“I want to get down,” asserted the urchin, vigorously struggling. “I want to get down and make a pudden for my dada.”

The man grimaced, and instantly set the child upon his legs.

“Perhaps we’ve made a mistake after all,” he said; “perhaps you are some other chap’s Billy. Where does your dada live, young ’un?—tell us that.”

Billy had by this time squatted on the ground again, and was once more chopping at his dock leaf. He did not answer until the man had twice repeated his question, then he explained.

“My dada’s tummin’ home. He’s tummin’ in a ship—and a puff-puff,” he added, as an after-thought.

“Right you are,” cried the brown-faced man again, and he caught him up in his arms once more and kissed him. “I thought I’d know my little woman’s nose among a thousand, and yours is so like it as one pea is like another. Come, let’s go and look for mammy.”
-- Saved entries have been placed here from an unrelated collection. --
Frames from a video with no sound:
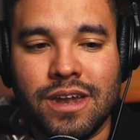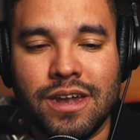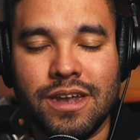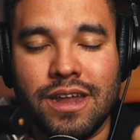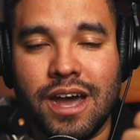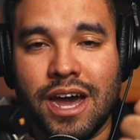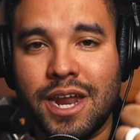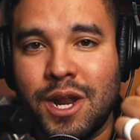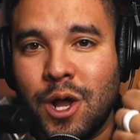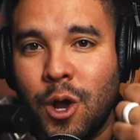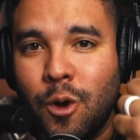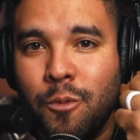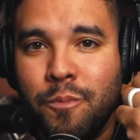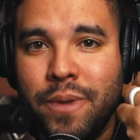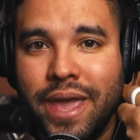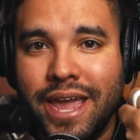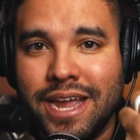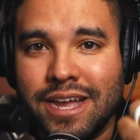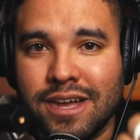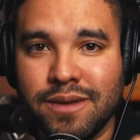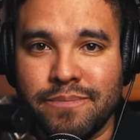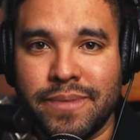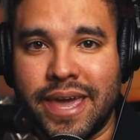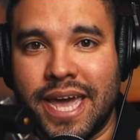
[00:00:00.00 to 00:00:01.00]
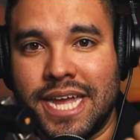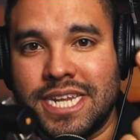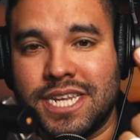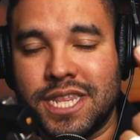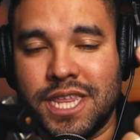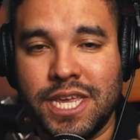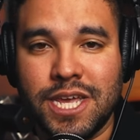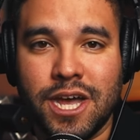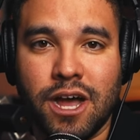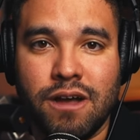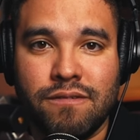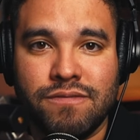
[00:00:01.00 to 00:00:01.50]
not obey commands
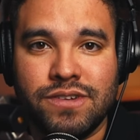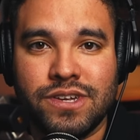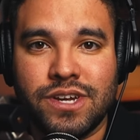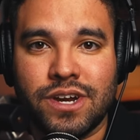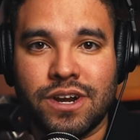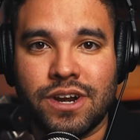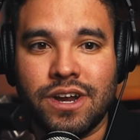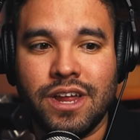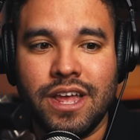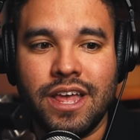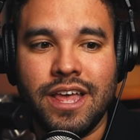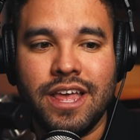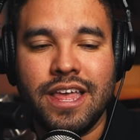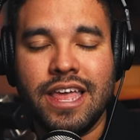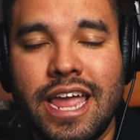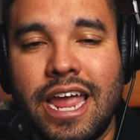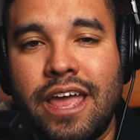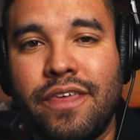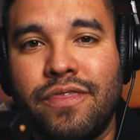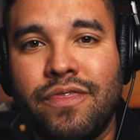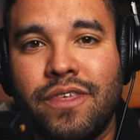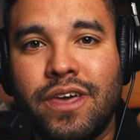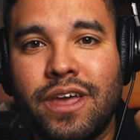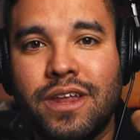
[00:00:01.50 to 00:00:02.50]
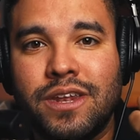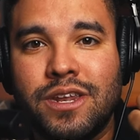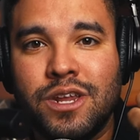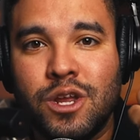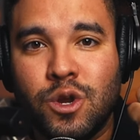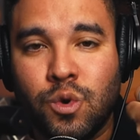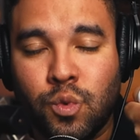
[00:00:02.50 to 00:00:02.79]
of the officer, and then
Billy was at first disposed to protest, but something at once merry and tender in the man’s blue eyes disarmed suspicion; and when he presently found himself hoisted on a broad shoulder, and was thus carried at galloping speed down the lane and through the village; when, moreover, this self-constituted steed actually vaulted the garden gate, and covered the tiny path that intervened between it and the cottage door with two strides, he was not only reassured but jubilant.

They could see “mammy” bending over the wash-tub through the open kitchen door, very red in the face, very wet and draggled as to dress, and with one end of her hair straggling down; and the queer thing was that at sight of her the man suddenly came to a standstill and uttered a kind of choking cry. And then mammy turned round and dropped the shirt she had been wringing out, and fairly screamed as she came rushing across the kitchen. Then laughing and crying together she flung her arms round the brown man’s neck, heedless of the danger to which she was exposing herself from the broken jam-pot and the rusty knife which Billy was still brandishing; and kissed him, and rocked backwards and forwards with him, and seemed altogether to have taken leave of her senses.
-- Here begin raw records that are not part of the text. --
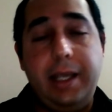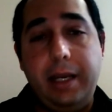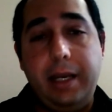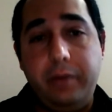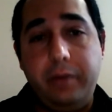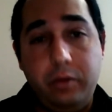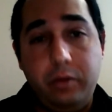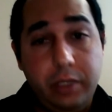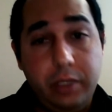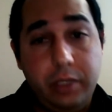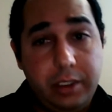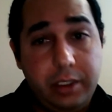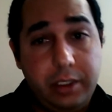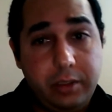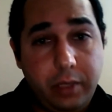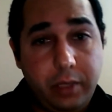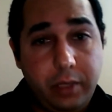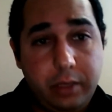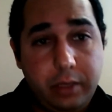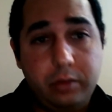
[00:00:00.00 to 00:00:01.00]
a good
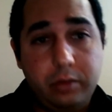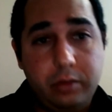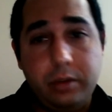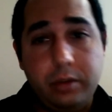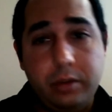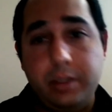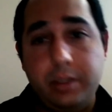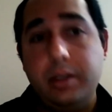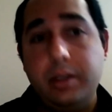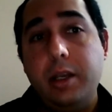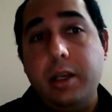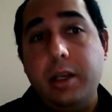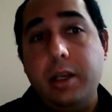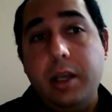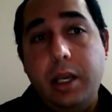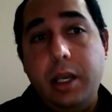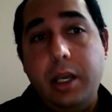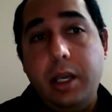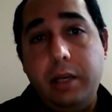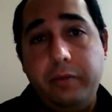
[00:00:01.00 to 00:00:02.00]
instructors
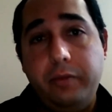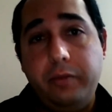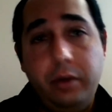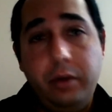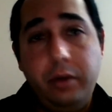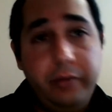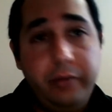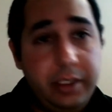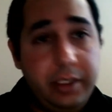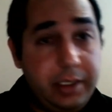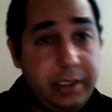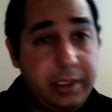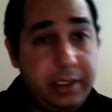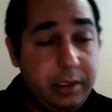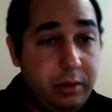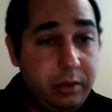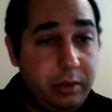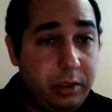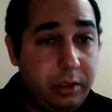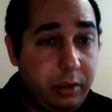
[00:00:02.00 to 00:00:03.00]
involving the
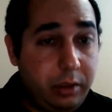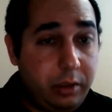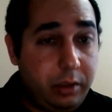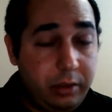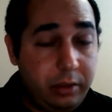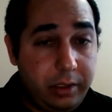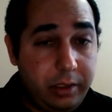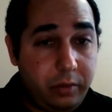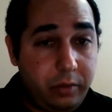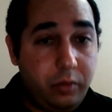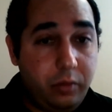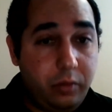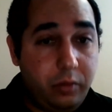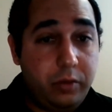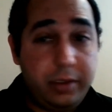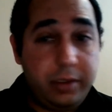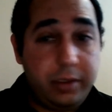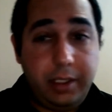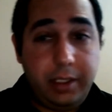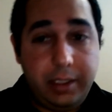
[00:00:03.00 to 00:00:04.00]
student on the
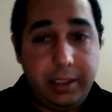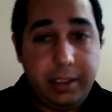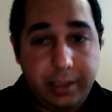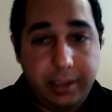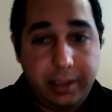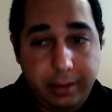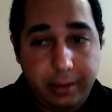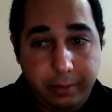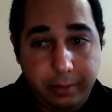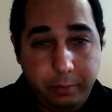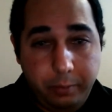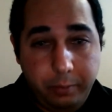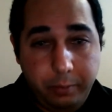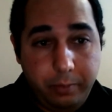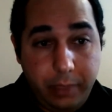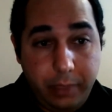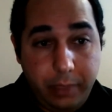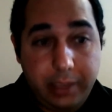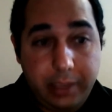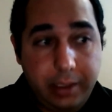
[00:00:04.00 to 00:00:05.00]
course.
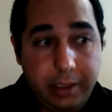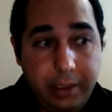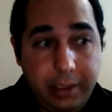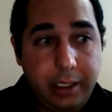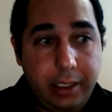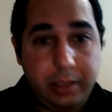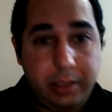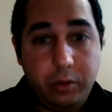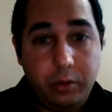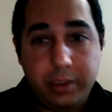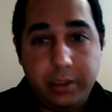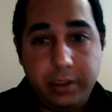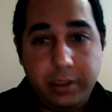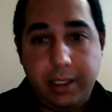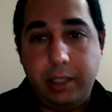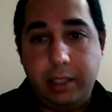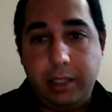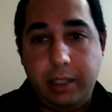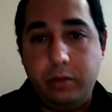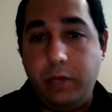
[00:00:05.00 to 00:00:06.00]
It's a good
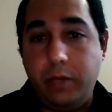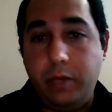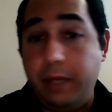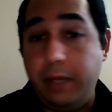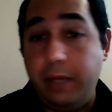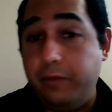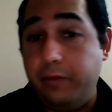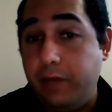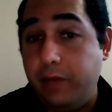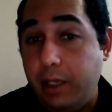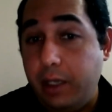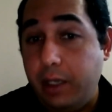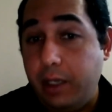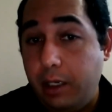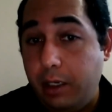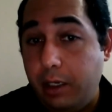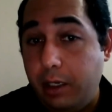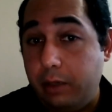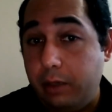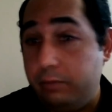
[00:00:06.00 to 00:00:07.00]
thing to give.
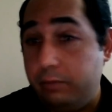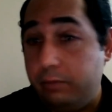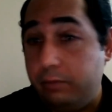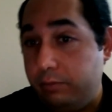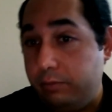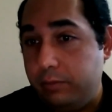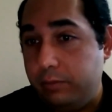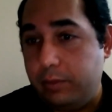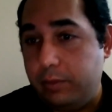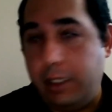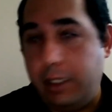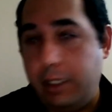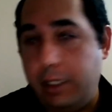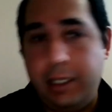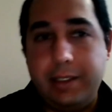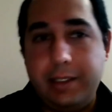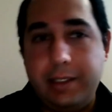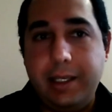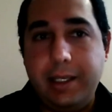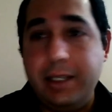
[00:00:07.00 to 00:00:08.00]
I
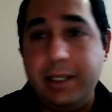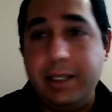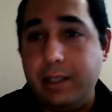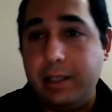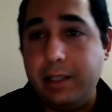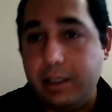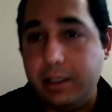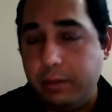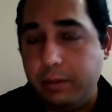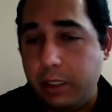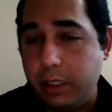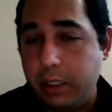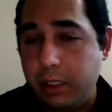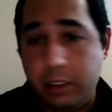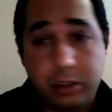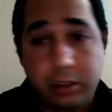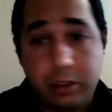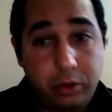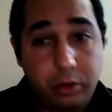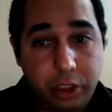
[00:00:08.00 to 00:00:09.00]
can say it's
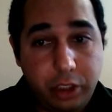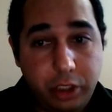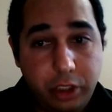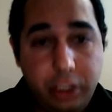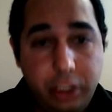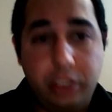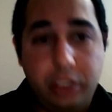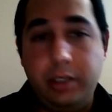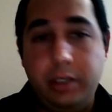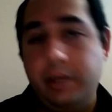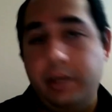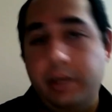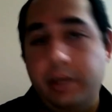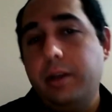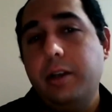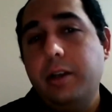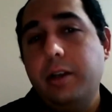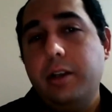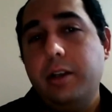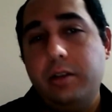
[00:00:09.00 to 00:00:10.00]
experience, not teaching.
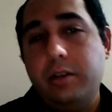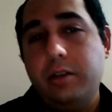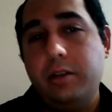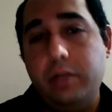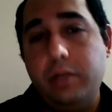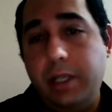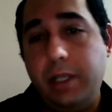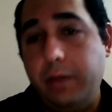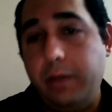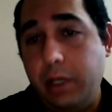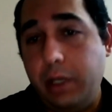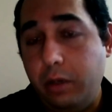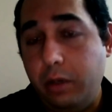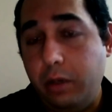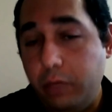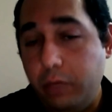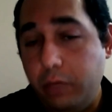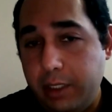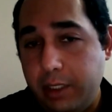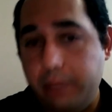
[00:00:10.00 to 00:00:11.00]
So it's giving a
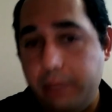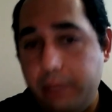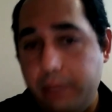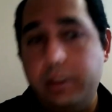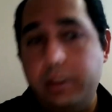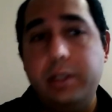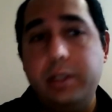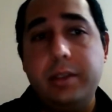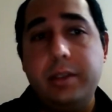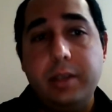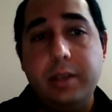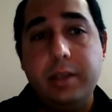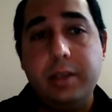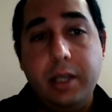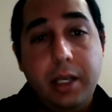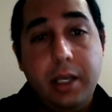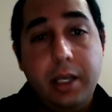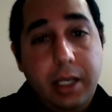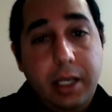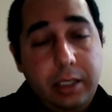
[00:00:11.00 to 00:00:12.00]
good experience,
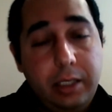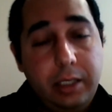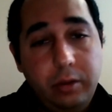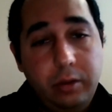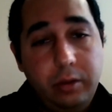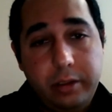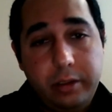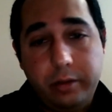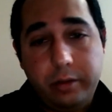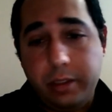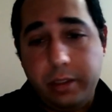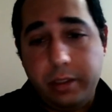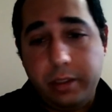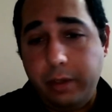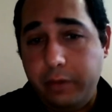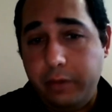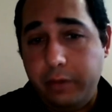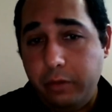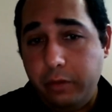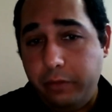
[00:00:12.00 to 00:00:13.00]
and also the
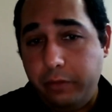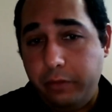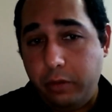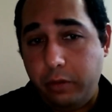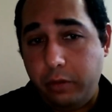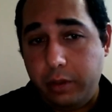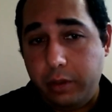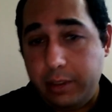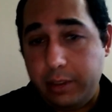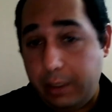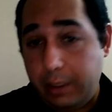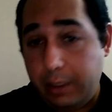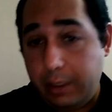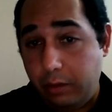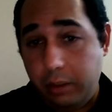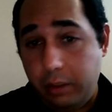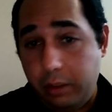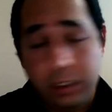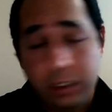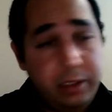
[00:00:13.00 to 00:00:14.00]
review for the
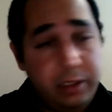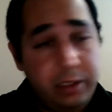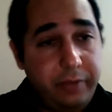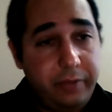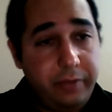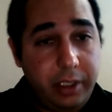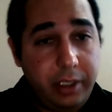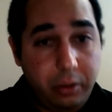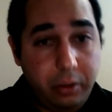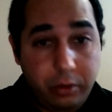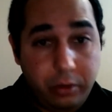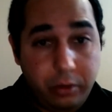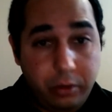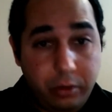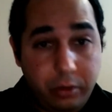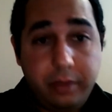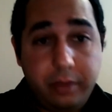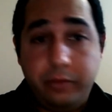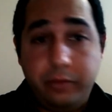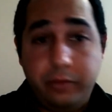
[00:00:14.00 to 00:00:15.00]
college is very good
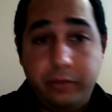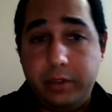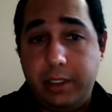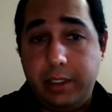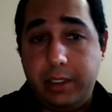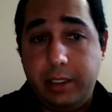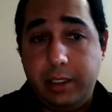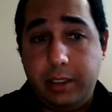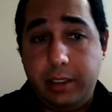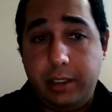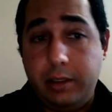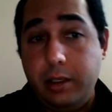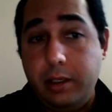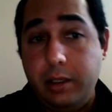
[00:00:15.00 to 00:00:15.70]
for the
After a moment’s breathless pause of astonishment, Billy thought it time to assert himself. He dropped his two treasures on the floor and burst into a loud wail. Then clutching hold of the newcomer’s close-cropped fair head, he endeavoured with all his might to pull it away from the curly one that was pressed so close to it. And then mammy looked up, and her eyes were all wet, but her mouth was laughing.

“You mustn’t do that, sonny,” she said. “This is dada! Dada’s come home.”